:: Excerpted data

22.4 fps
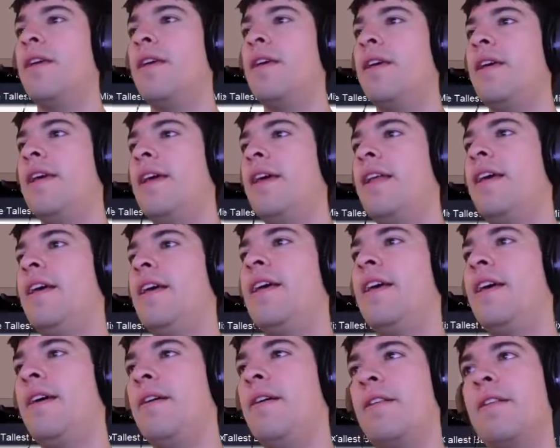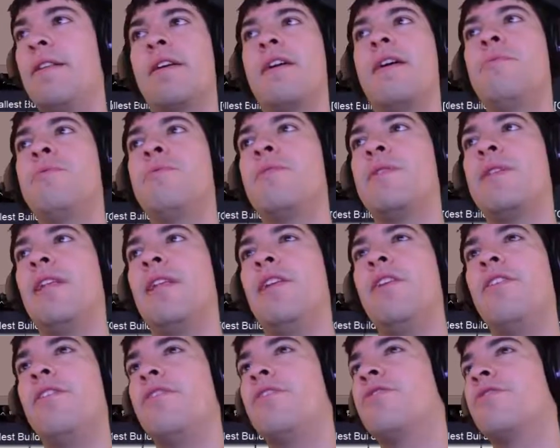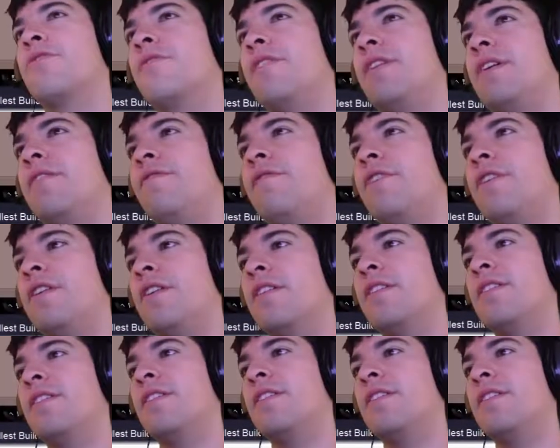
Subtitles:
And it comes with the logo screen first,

::::
:: Excerpted data

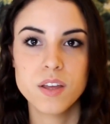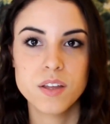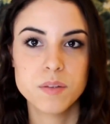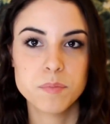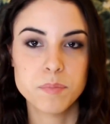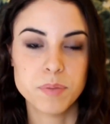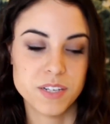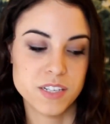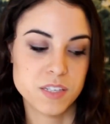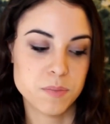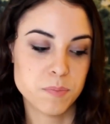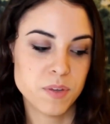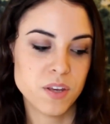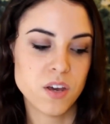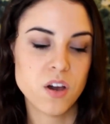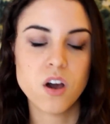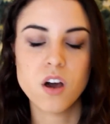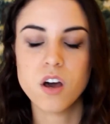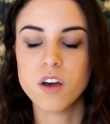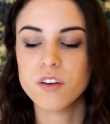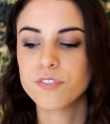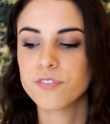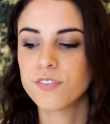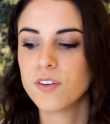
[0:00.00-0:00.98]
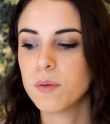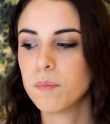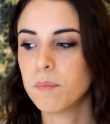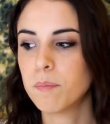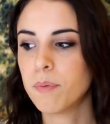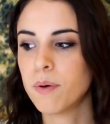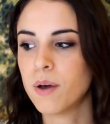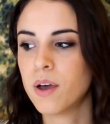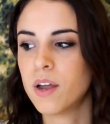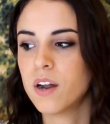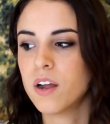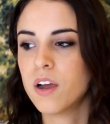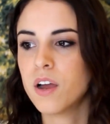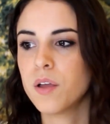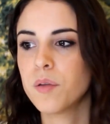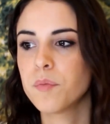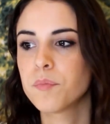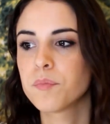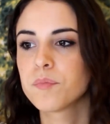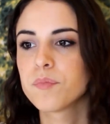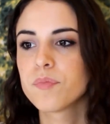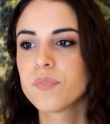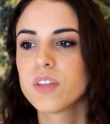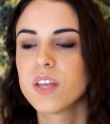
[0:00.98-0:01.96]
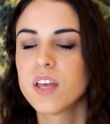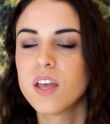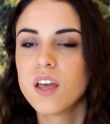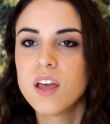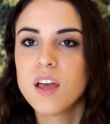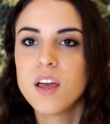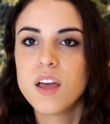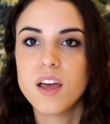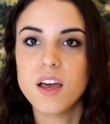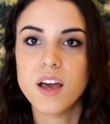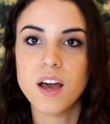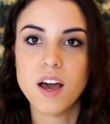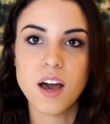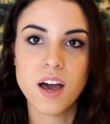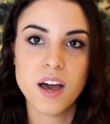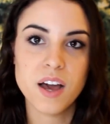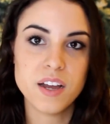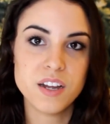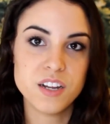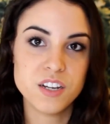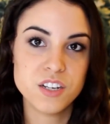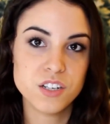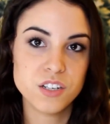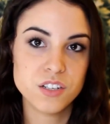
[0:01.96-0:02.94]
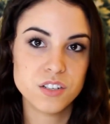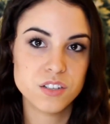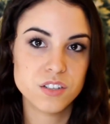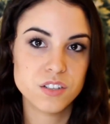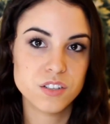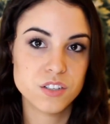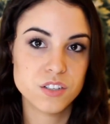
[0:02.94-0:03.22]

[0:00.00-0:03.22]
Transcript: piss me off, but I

::::

Repeat the lines above exactly, beginning with the one containing "[0:01.96-0:02.94]" and finishing with the one containing "Transcript: piss me off, but I". No pictures belong in the copy.

[0:01.96-0:02.94]
[0:02.94-0:03.22]

[0:00.00-0:03.22]
Transcript: piss me off, but I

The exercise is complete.